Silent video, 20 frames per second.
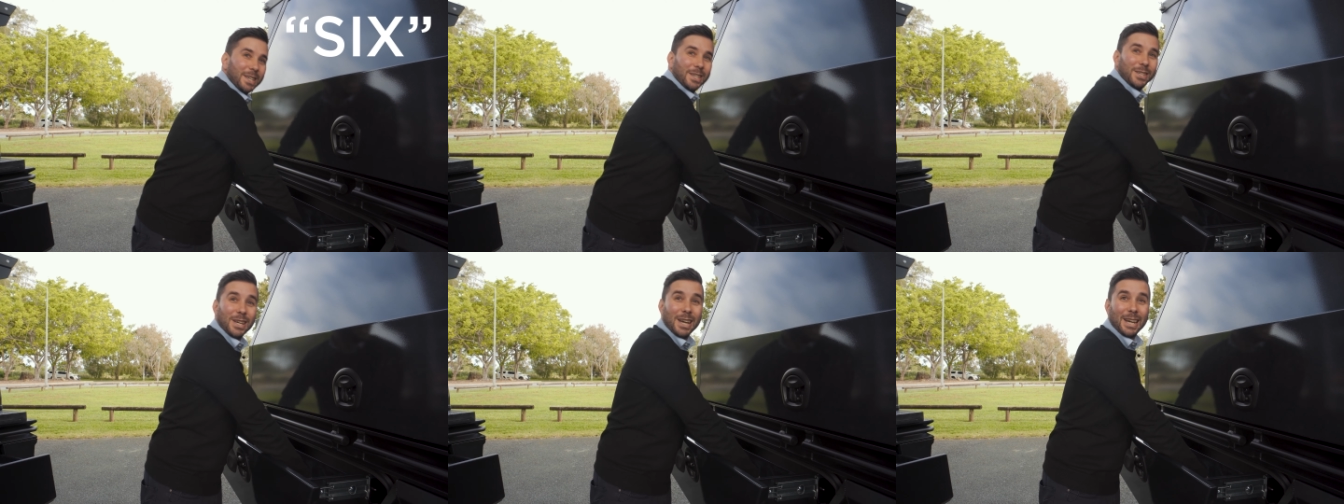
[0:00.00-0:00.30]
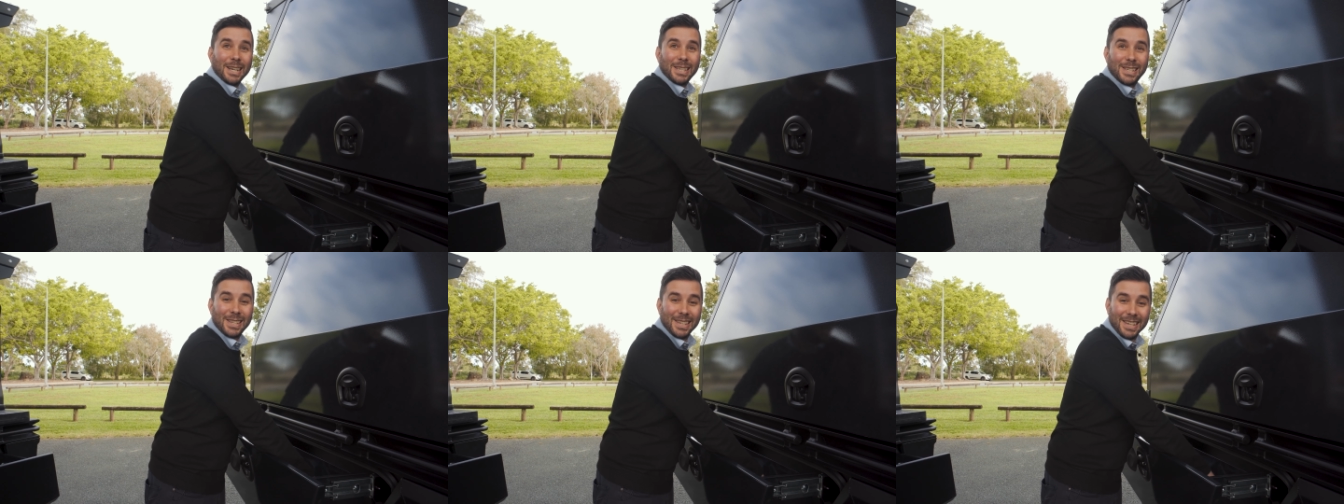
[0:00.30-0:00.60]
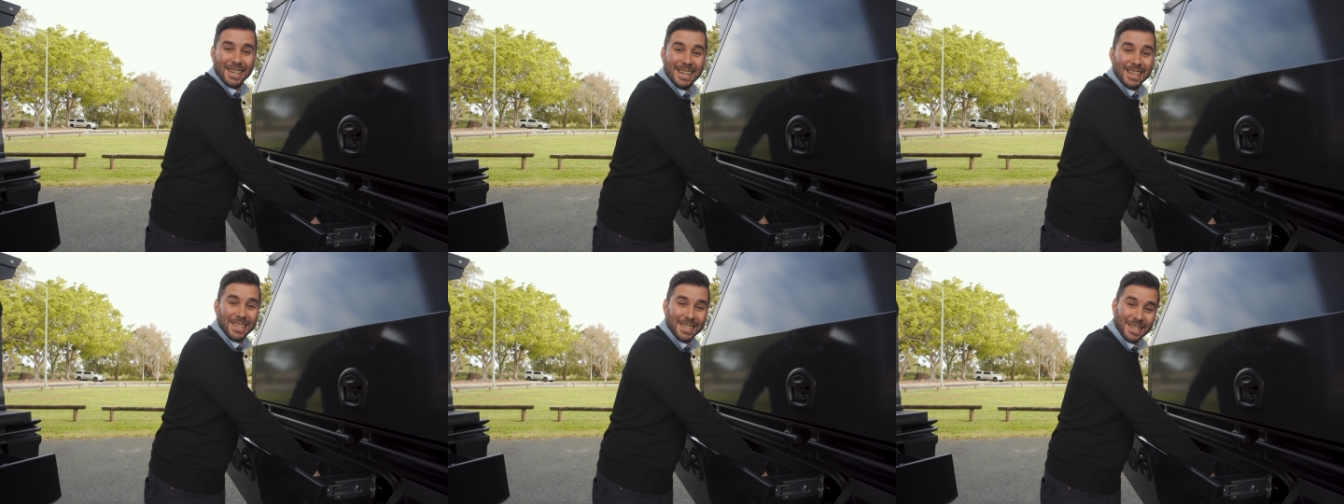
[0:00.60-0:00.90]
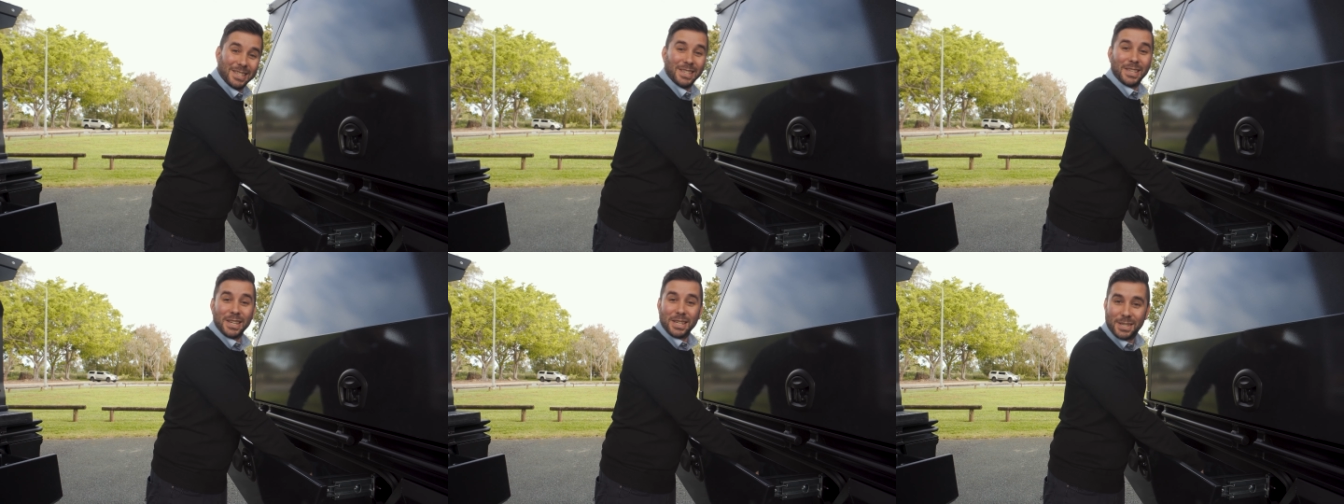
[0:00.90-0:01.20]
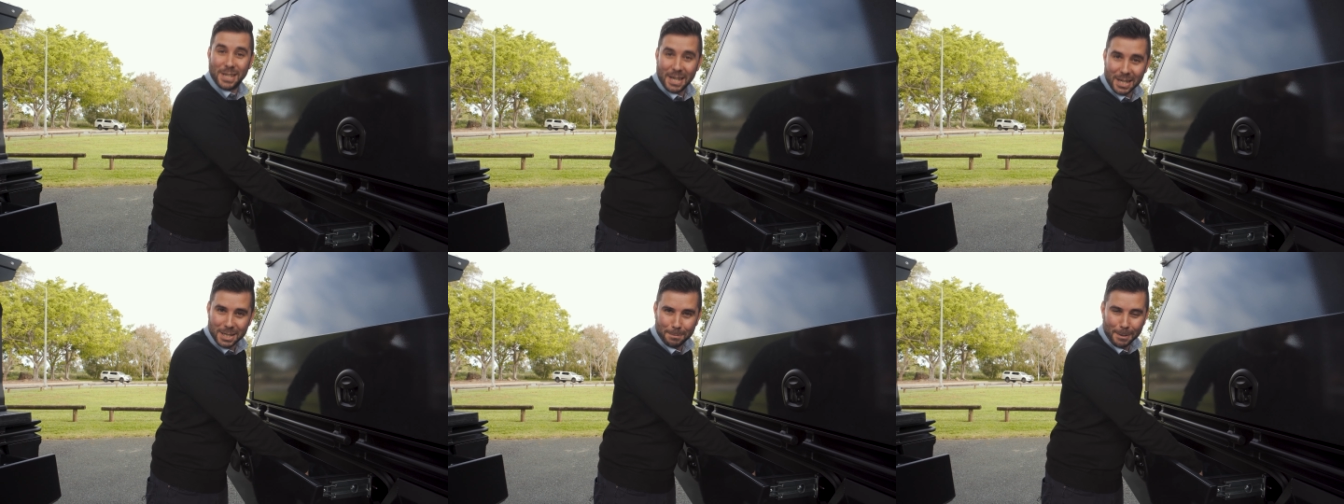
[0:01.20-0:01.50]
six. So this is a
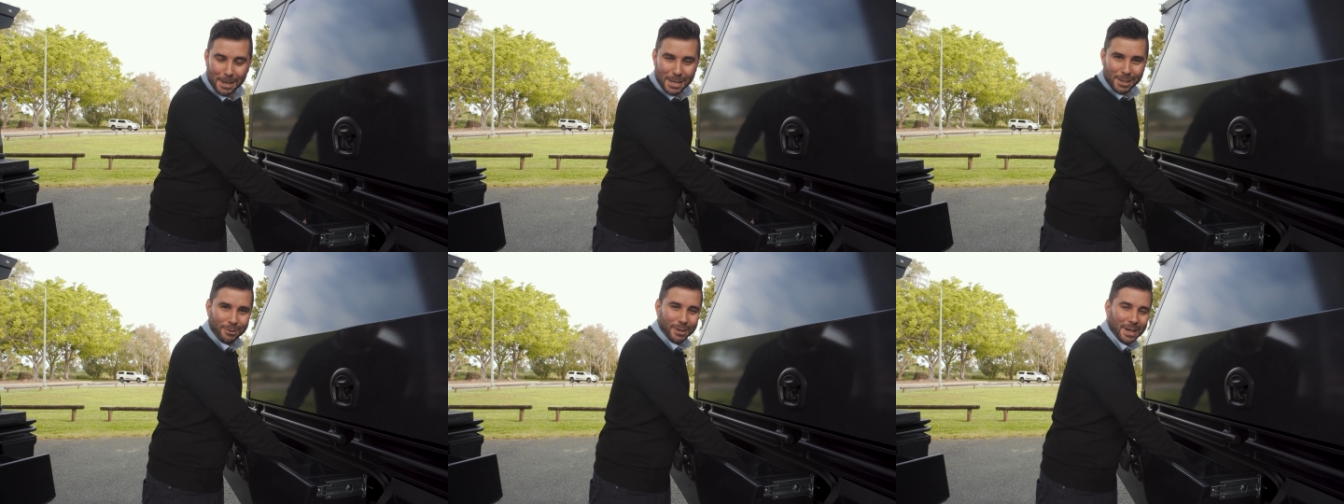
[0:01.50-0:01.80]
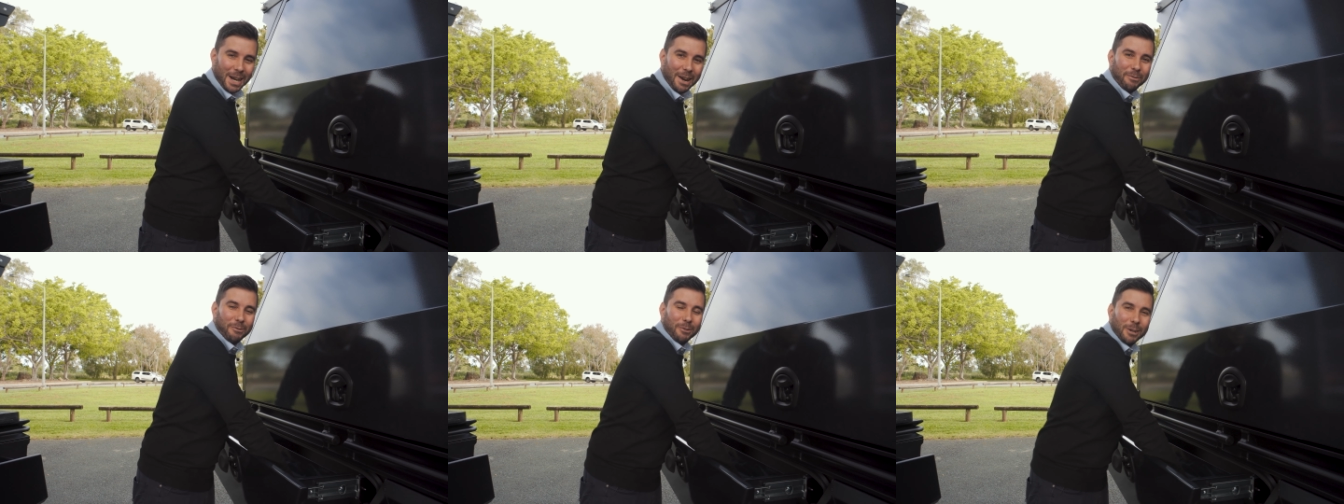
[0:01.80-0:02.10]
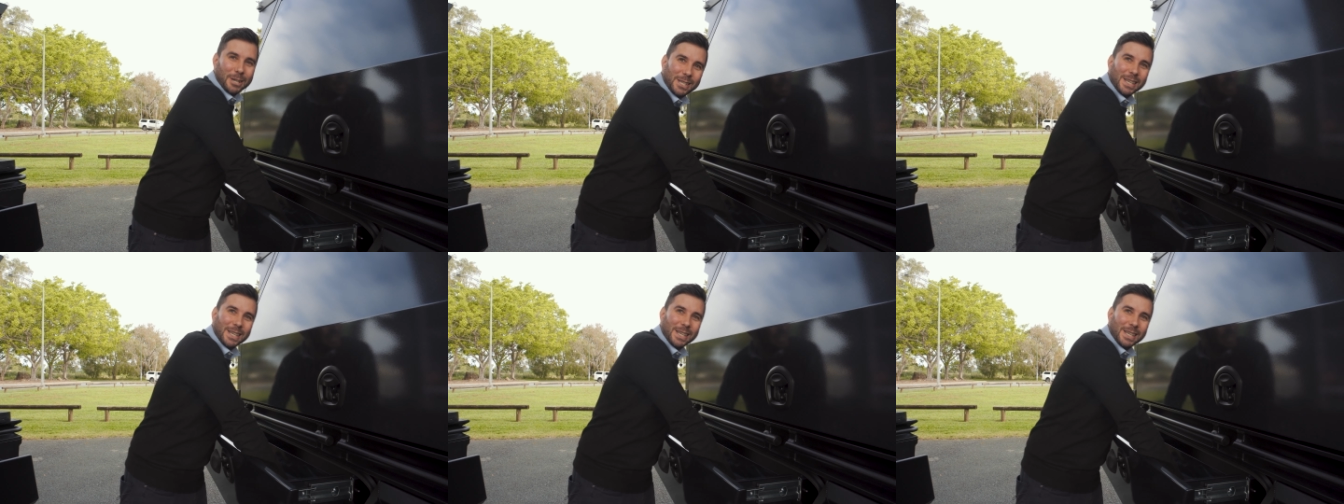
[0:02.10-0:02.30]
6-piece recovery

Your assignment:
What is needed is a word-for-word copy of the data, minus its pictures.

Exercise output:
Silent video, 20 frames per second.
[0:00.00-0:00.30]
[0:00.30-0:00.60]
[0:00.60-0:00.90]
[0:00.90-0:01.20]
[0:01.20-0:01.50]
six. So this is a
[0:01.50-0:01.80]
[0:01.80-0:02.10]
[0:02.10-0:02.30]
6-piece recovery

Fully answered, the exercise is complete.